The constant updates of information on COVID-19 available through news and social media can be overwhelming and confusing. Here are some helpful tips to maintain some balance during this time:
1. Keep things in perspective: Most people who contract the coronavirus will only experience mild symptoms. Measures are in place for more vulnerable populations, and we should all take the necessary precautions to protect ourselves and others.
2. Focus on the facts: When looking for information, seek out local, national, or global public health agencies as well as health professionals for useful and accurate information.
3. Talk to your children: Be open to discussing and explaining news coverage to your children and provide age appropriate information. Children will look to you for cues to manage their own emotions.
4. Seek clarification: If you are confused and unsure about information you have heard about, seek help from health professionals or other service providers. Try out our live-chat!
5. Stop misinformation: If you are unsure if certain stories or information are accurate, do not spread it through your social media channels until you can verify the information from a trusted source.
6. Attend to other news: Don’t focus only on COVID-19 related news stories!
Real or Fake News?
Not sure how to distinguish between real and fake news?
Here are some helpful strategies and tips:
- Be skeptical of sensationalized headlines.
- “Fake news” often use attention-grabbing headlines to invoke fear and panic while spreading misinformation.
- Can I identify the source in the news?
- Who wrote the story?
- Is the source known to have a certain bias?
- Is there an authority named in this news?
- Who is the “expert” identified? Do they have the actual expertise (i.e., credentials) to speak on the subject matter?
- Fact check, especially if the news seems hard to believe.

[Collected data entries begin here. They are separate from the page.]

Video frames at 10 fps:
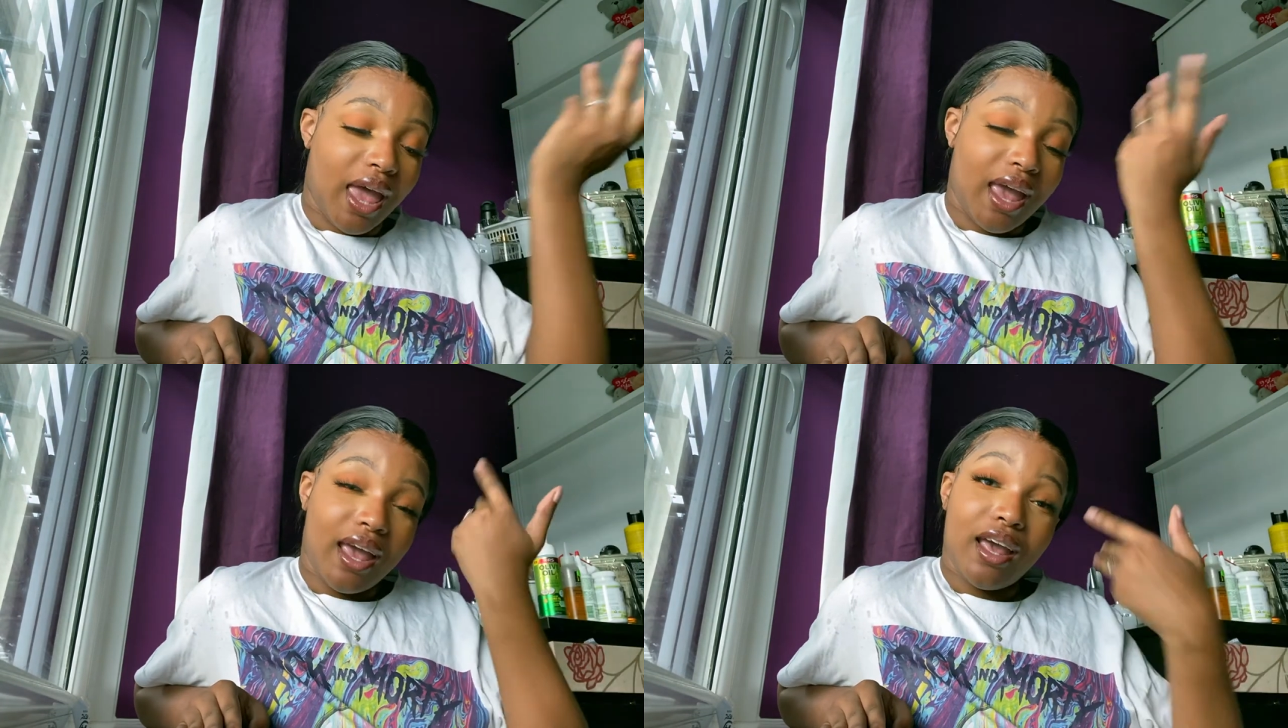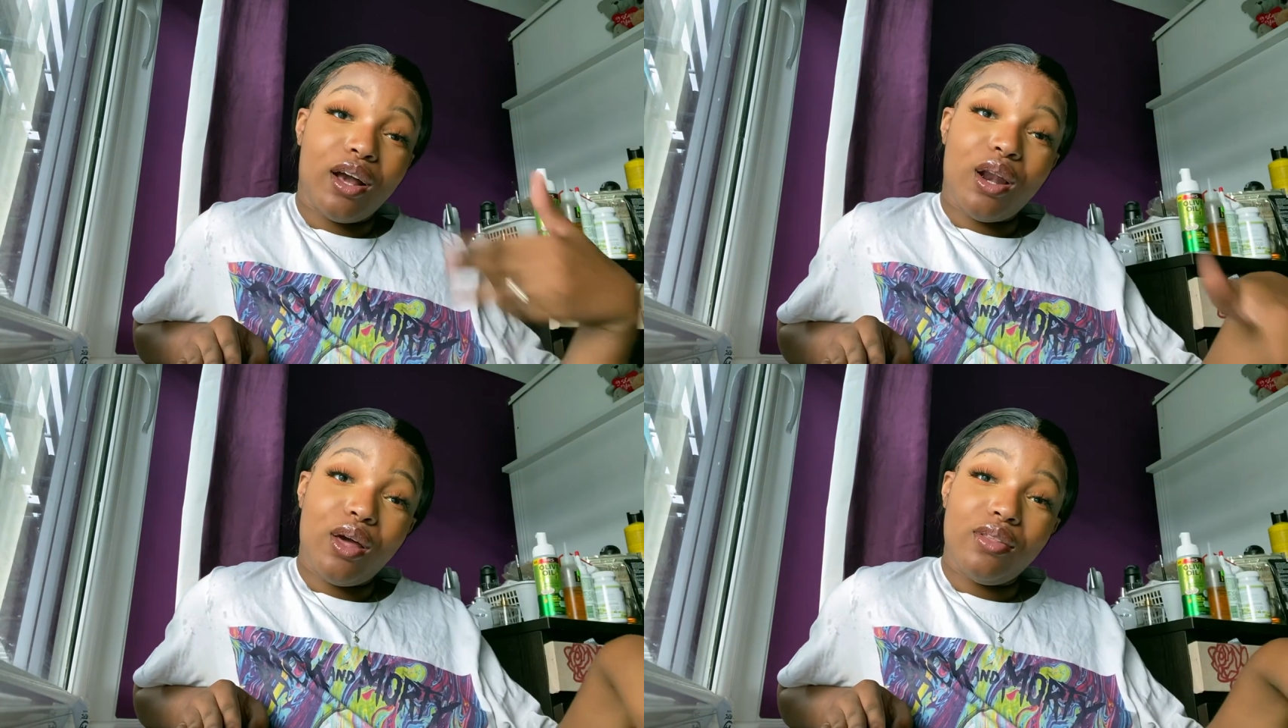a
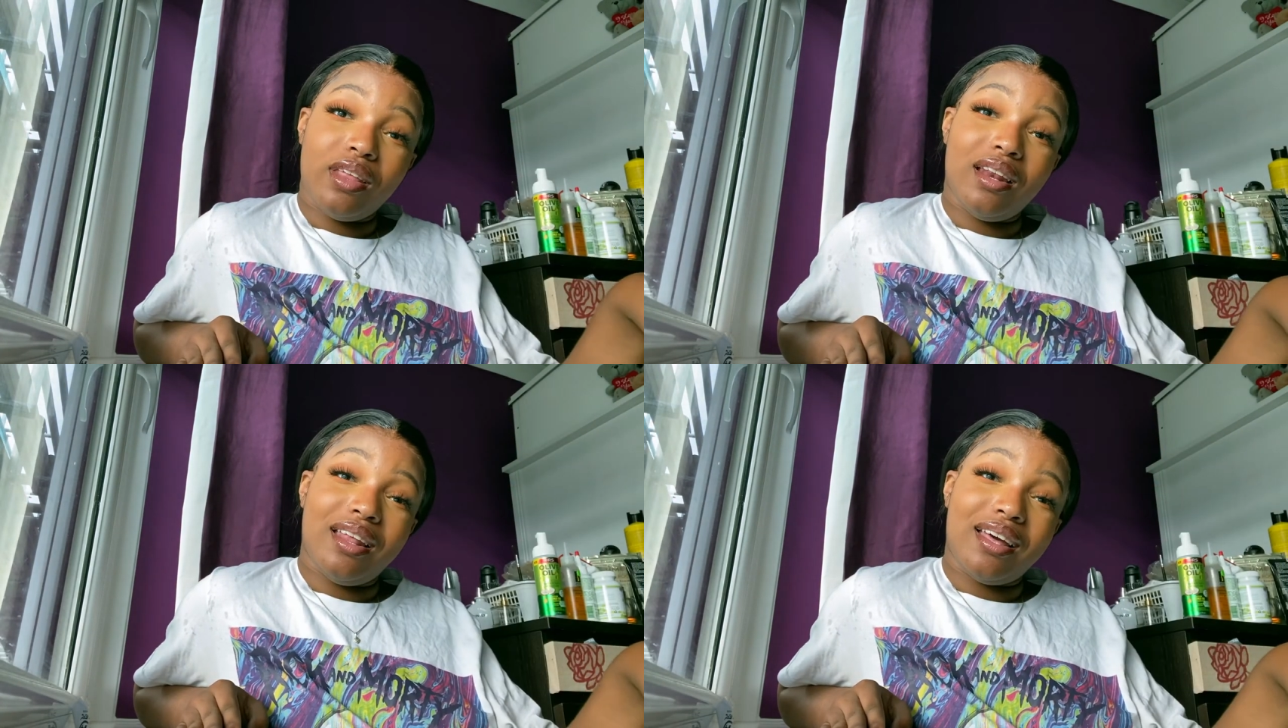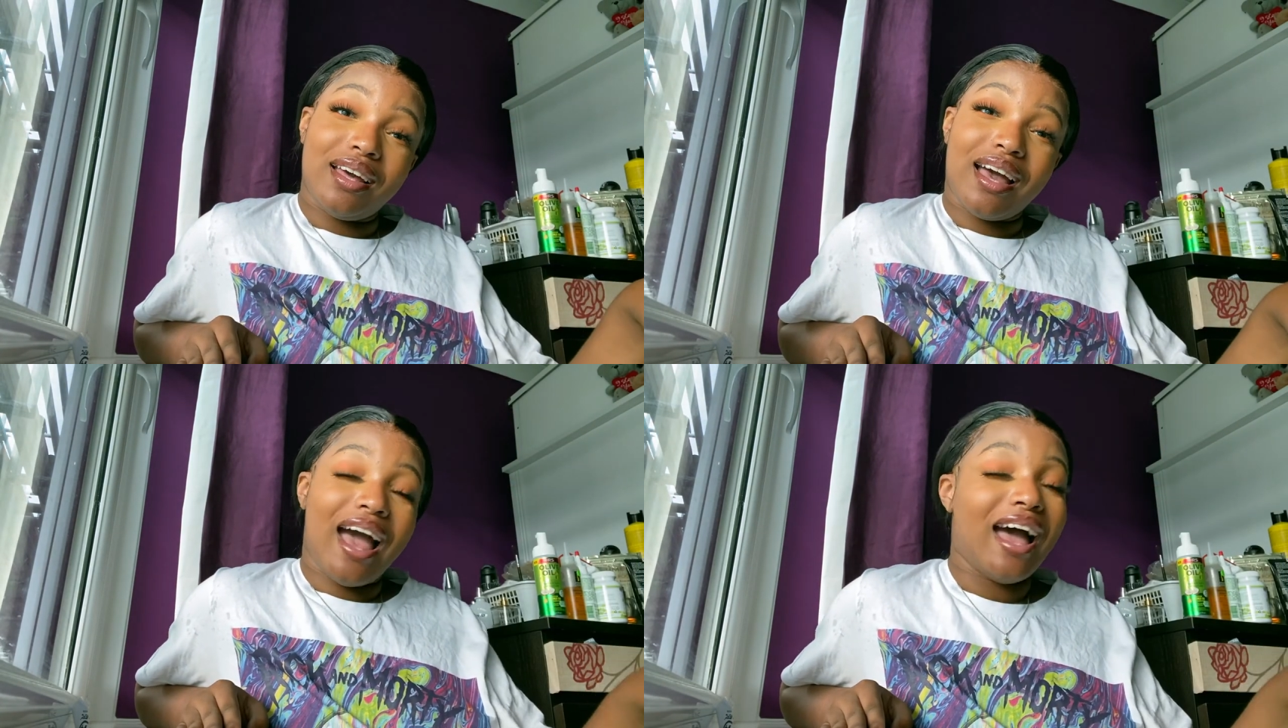clothing
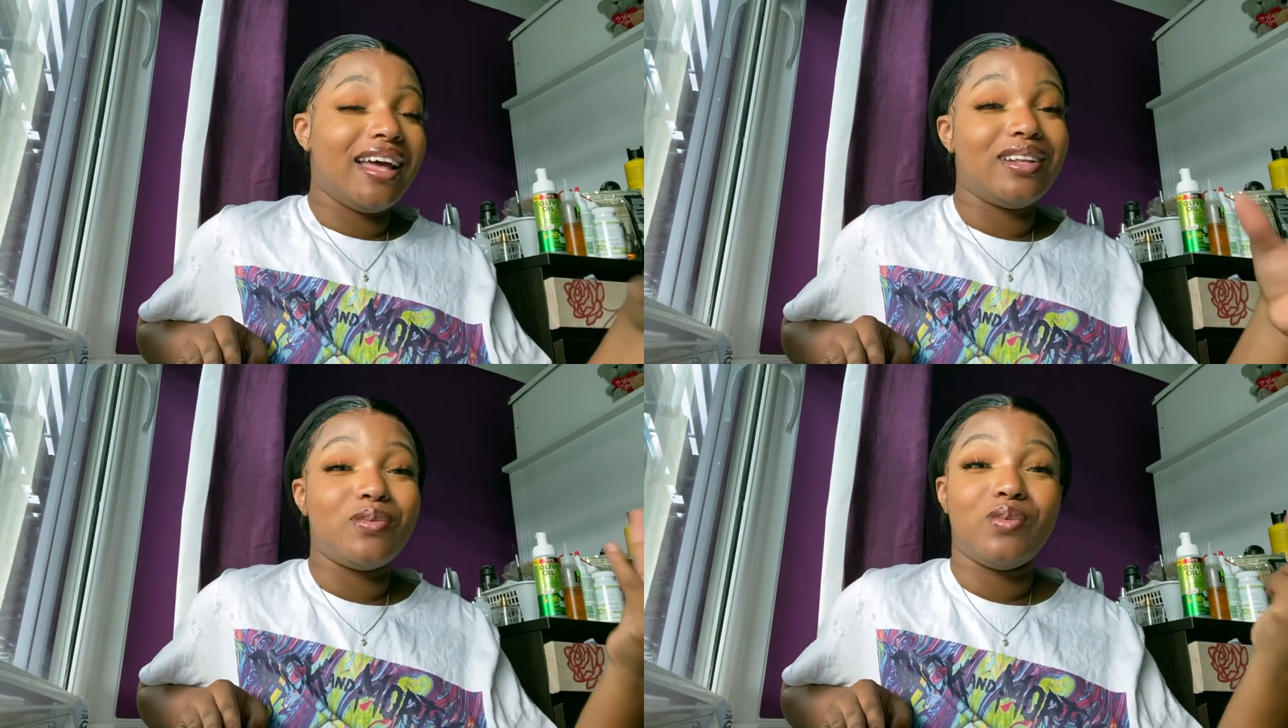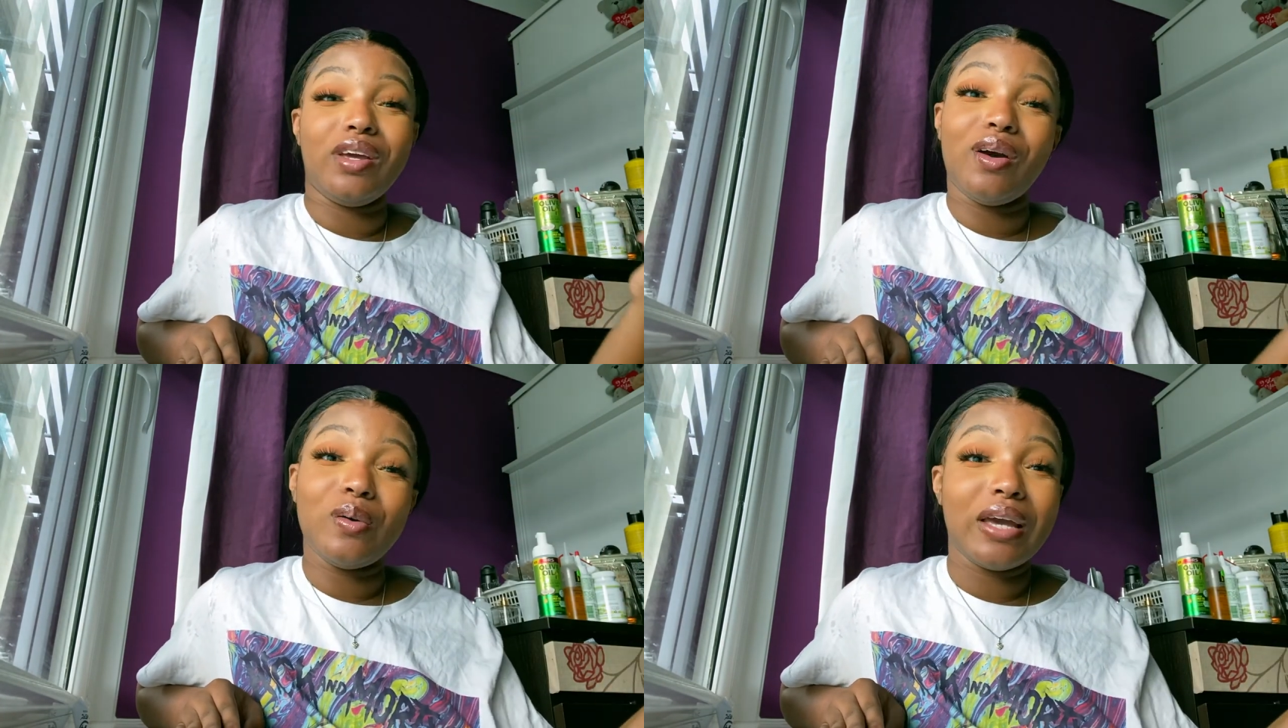look, and we're
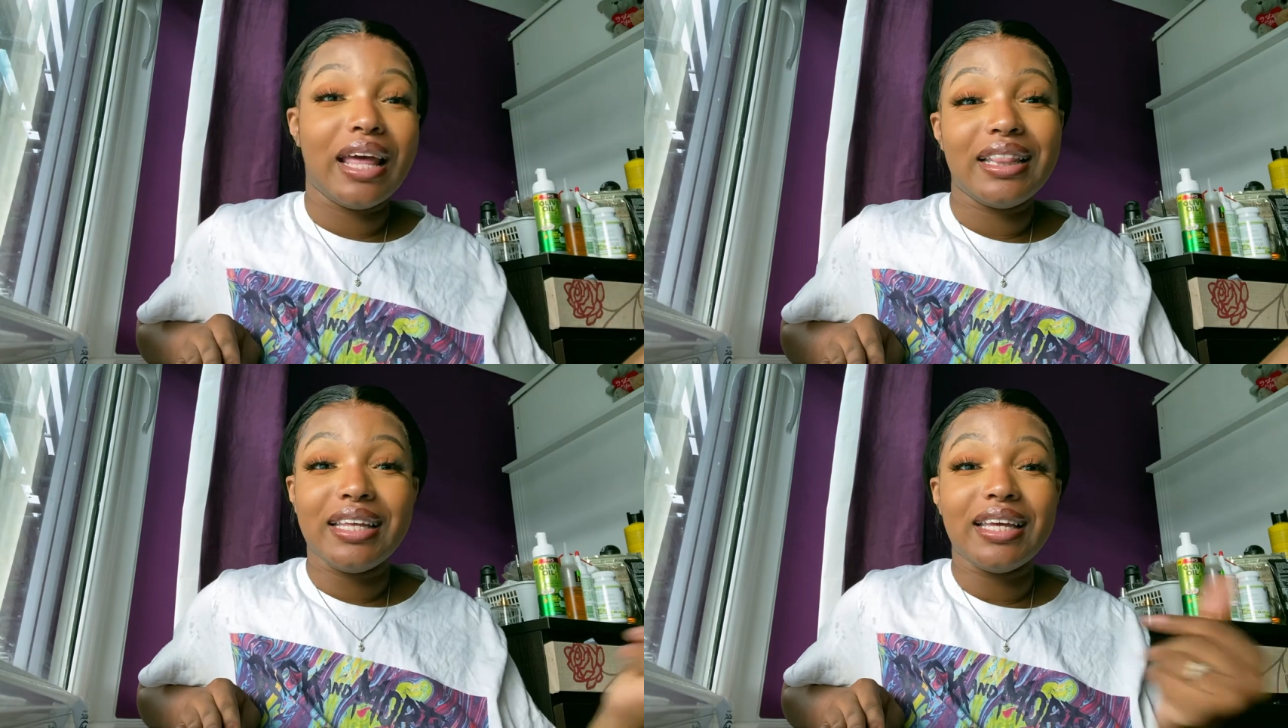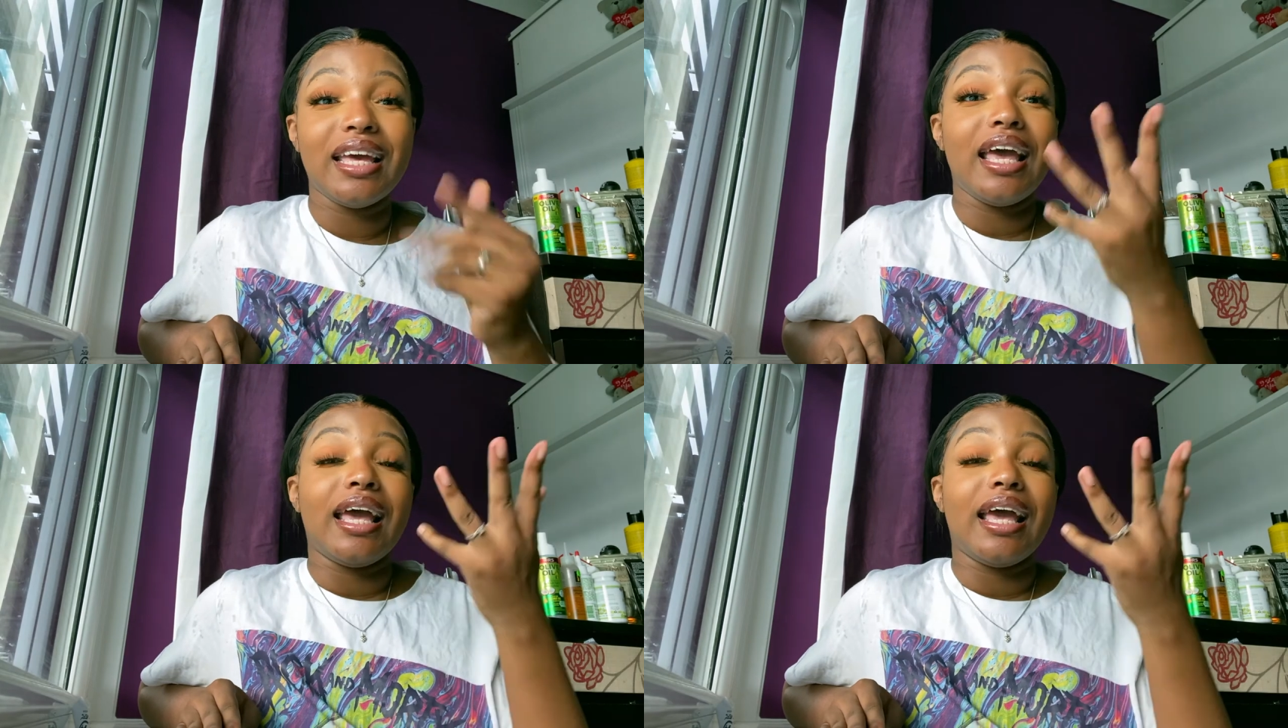gonna get the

- Is there a good explanation in the news story? Look for any leaps in logic and any opinions, assumptions, and exaggerations disguised as facts.

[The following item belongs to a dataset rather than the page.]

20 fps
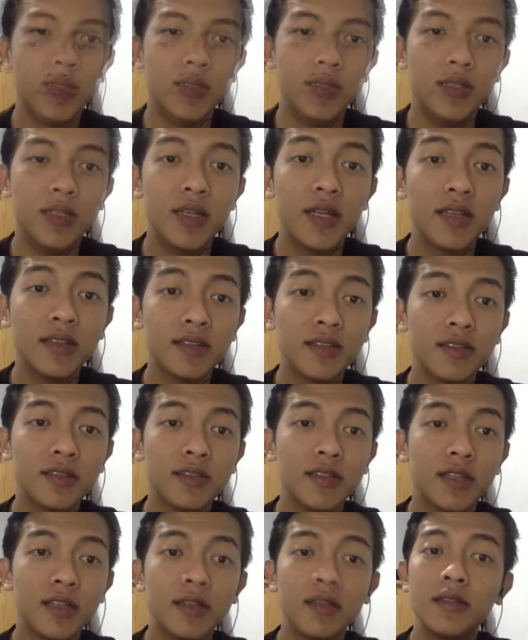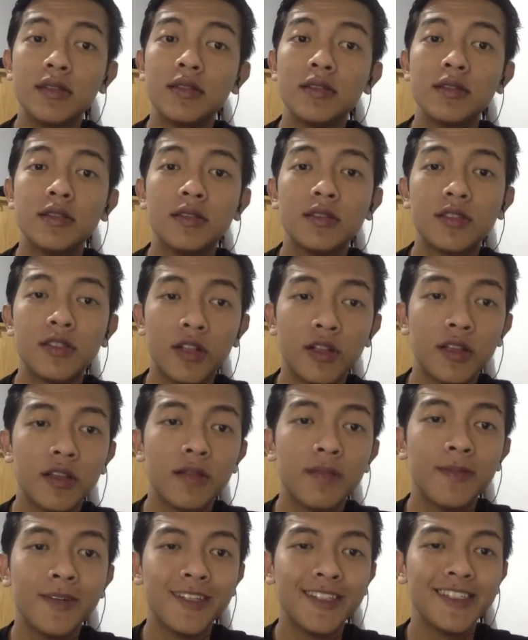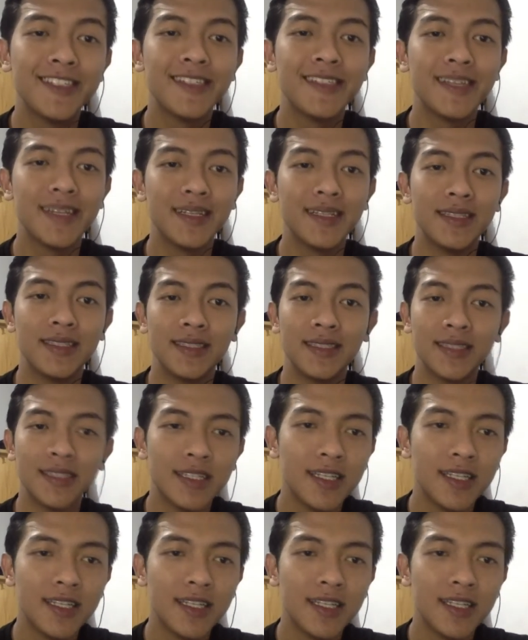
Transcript: The next content, talking about selling.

- Be patient and check out if the claims are true from more than just one source.
- If the information is true, other sources will share similar news
- Put news into perspectives.
- Numbers and figures out of context can create more fear and anxiety, with little meaning. It is easy to “lie with numbers”, meaning that reporters can choose different ways to emphasize numbers and percentages to make a point.
- Is it relevant to you?
- Ask yourself if the news is relevant to where you are living or is it meant for another region?
- Are there any differences in policies and practices that may change whether this news story applies to you?
- How up to date is this story?
- Look for alternative viewpoints.
- If you suspect the news story may not be real, see if there is another viewpoint from other sources. There are often many ways of explaining and interpreting events.